### WHAT YOU NEED TO DO
Reproduce precisely the lines between the start of the data below and the line with "[00:00:03.36]", both included.

### DATA SECTION
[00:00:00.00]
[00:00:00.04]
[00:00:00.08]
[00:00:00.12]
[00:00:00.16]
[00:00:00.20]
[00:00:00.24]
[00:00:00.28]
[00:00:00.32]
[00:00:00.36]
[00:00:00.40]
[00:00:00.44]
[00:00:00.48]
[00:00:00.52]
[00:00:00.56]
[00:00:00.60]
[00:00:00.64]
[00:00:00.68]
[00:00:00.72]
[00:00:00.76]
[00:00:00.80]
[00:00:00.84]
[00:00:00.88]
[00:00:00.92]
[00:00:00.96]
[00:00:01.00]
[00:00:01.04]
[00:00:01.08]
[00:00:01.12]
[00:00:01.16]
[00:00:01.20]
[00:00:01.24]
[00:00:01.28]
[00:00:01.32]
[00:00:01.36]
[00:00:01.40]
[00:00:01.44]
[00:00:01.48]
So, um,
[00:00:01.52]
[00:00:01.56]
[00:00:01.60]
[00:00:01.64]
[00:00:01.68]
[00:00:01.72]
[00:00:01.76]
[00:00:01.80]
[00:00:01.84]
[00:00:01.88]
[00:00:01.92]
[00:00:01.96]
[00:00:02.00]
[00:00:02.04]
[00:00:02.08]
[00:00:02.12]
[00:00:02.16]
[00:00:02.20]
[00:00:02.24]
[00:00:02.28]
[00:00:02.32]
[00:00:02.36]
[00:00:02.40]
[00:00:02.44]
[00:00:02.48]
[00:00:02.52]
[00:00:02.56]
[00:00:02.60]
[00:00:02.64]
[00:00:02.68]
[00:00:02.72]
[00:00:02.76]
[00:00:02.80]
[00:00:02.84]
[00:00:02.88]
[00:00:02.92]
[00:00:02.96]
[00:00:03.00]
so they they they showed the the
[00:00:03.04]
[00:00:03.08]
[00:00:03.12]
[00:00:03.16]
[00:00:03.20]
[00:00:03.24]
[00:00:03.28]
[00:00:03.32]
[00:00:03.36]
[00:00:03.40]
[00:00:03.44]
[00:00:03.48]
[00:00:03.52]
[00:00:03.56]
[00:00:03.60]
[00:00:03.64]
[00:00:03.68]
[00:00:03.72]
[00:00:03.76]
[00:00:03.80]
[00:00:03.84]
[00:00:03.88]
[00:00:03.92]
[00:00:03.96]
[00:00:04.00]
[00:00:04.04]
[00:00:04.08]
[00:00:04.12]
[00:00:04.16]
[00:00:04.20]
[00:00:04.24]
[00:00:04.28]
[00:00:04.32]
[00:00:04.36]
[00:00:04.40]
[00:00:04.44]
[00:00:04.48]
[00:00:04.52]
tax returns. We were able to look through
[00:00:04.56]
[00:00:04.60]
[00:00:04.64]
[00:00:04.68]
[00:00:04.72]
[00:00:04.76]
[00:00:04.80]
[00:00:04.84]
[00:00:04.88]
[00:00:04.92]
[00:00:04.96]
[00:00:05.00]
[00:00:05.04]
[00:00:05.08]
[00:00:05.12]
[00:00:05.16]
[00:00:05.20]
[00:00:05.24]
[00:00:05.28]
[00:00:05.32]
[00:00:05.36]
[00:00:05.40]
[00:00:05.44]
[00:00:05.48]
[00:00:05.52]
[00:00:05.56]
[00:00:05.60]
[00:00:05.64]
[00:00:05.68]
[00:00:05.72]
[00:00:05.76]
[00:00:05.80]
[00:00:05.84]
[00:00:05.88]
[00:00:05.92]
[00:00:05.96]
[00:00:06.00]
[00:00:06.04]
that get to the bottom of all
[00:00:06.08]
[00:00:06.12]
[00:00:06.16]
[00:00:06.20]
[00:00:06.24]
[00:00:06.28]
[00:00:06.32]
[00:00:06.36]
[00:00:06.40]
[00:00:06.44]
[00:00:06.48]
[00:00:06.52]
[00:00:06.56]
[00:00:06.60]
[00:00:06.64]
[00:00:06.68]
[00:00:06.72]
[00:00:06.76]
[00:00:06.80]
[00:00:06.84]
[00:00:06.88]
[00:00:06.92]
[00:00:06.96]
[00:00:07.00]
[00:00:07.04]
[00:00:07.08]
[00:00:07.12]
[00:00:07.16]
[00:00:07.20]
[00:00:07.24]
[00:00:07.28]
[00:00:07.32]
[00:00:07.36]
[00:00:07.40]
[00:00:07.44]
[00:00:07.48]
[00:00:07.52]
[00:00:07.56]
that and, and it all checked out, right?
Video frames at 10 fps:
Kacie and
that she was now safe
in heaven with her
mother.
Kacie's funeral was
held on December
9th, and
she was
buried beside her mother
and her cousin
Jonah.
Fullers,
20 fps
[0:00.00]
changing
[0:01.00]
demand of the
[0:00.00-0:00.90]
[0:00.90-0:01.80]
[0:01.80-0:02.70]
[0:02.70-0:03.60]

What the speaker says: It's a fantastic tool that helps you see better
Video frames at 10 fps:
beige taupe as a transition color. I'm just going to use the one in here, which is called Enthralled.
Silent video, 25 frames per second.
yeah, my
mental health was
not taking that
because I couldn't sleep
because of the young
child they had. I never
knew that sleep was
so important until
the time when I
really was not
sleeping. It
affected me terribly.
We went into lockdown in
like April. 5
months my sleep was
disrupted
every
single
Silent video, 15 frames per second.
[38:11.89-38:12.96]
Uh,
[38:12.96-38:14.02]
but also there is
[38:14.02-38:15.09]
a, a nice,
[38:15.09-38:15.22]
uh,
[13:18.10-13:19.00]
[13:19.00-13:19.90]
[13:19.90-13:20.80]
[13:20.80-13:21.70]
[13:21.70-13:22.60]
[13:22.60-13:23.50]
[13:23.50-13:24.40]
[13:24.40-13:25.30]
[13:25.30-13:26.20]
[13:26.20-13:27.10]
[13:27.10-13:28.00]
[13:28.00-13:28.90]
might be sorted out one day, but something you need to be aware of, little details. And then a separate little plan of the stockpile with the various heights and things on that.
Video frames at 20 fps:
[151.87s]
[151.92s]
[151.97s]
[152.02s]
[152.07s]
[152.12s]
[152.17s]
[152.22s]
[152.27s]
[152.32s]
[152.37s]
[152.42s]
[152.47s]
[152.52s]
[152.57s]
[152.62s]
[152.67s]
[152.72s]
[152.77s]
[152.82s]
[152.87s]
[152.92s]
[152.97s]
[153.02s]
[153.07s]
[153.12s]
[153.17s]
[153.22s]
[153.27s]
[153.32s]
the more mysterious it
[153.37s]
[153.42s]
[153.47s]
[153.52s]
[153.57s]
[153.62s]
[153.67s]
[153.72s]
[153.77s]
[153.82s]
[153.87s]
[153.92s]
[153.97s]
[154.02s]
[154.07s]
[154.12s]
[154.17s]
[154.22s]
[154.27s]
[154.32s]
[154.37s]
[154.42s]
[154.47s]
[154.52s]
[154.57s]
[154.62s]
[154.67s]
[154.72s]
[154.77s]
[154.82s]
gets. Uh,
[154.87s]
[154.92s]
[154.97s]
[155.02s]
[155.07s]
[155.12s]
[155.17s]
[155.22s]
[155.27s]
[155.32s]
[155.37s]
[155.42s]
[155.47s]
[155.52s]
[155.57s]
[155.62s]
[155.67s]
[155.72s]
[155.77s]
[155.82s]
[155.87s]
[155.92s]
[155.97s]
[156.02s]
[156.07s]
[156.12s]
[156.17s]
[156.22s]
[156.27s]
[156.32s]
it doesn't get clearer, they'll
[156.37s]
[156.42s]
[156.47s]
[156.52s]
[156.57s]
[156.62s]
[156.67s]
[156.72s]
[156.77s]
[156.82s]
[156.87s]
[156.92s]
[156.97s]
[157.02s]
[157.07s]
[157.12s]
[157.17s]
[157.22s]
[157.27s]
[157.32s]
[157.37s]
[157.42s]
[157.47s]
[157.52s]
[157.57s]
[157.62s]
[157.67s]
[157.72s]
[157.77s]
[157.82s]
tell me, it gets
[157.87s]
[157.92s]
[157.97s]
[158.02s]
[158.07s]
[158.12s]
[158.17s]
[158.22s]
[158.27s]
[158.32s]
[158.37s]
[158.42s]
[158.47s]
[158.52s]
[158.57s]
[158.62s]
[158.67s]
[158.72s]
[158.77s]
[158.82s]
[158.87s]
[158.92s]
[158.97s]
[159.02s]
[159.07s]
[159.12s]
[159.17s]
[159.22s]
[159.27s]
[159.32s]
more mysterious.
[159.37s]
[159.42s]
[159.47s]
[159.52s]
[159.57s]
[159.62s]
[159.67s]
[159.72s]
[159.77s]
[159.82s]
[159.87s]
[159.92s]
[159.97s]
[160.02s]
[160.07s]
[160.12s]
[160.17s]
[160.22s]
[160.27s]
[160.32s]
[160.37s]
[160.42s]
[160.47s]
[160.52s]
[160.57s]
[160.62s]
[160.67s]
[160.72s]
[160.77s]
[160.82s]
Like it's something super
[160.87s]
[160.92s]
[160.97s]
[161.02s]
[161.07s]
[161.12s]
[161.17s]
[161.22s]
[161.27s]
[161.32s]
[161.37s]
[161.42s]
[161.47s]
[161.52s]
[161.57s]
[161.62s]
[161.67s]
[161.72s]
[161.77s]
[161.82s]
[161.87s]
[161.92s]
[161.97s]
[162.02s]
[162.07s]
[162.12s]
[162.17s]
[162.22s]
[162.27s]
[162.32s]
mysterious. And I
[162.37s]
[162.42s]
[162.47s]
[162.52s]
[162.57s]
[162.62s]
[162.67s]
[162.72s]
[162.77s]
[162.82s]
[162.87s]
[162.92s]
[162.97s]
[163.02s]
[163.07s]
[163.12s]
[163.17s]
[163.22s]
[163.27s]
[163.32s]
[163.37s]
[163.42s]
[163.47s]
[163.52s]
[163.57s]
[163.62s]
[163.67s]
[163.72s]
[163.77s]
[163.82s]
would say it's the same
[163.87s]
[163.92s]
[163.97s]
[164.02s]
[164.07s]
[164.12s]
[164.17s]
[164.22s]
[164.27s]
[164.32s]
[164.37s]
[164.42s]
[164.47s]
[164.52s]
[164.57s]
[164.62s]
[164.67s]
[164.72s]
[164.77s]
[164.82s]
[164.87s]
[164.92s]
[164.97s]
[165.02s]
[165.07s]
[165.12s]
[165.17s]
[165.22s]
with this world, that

### SOLUTION FOR THIS EXERCISE
[00:00:00.00]
[00:00:00.04]
[00:00:00.08]
[00:00:00.12]
[00:00:00.16]
[00:00:00.20]
[00:00:00.24]
[00:00:00.28]
[00:00:00.32]
[00:00:00.36]
[00:00:00.40]
[00:00:00.44]
[00:00:00.48]
[00:00:00.52]
[00:00:00.56]
[00:00:00.60]
[00:00:00.64]
[00:00:00.68]
[00:00:00.72]
[00:00:00.76]
[00:00:00.80]
[00:00:00.84]
[00:00:00.88]
[00:00:00.92]
[00:00:00.96]
[00:00:01.00]
[00:00:01.04]
[00:00:01.08]
[00:00:01.12]
[00:00:01.16]
[00:00:01.20]
[00:00:01.24]
[00:00:01.28]
[00:00:01.32]
[00:00:01.36]
[00:00:01.40]
[00:00:01.44]
[00:00:01.48]
So, um,
[00:00:01.52]
[00:00:01.56]
[00:00:01.60]
[00:00:01.64]
[00:00:01.68]
[00:00:01.72]
[00:00:01.76]
[00:00:01.80]
[00:00:01.84]
[00:00:01.88]
[00:00:01.92]
[00:00:01.96]
[00:00:02.00]
[00:00:02.04]
[00:00:02.08]
[00:00:02.12]
[00:00:02.16]
[00:00:02.20]
[00:00:02.24]
[00:00:02.28]
[00:00:02.32]
[00:00:02.36]
[00:00:02.40]
[00:00:02.44]
[00:00:02.48]
[00:00:02.52]
[00:00:02.56]
[00:00:02.60]
[00:00:02.64]
[00:00:02.68]
[00:00:02.72]
[00:00:02.76]
[00:00:02.80]
[00:00:02.84]
[00:00:02.88]
[00:00:02.92]
[00:00:02.96]
[00:00:03.00]
so they they they showed the the
[00:00:03.04]
[00:00:03.08]
[00:00:03.12]
[00:00:03.16]
[00:00:03.20]
[00:00:03.24]
[00:00:03.28]
[00:00:03.32]
[00:00:03.36]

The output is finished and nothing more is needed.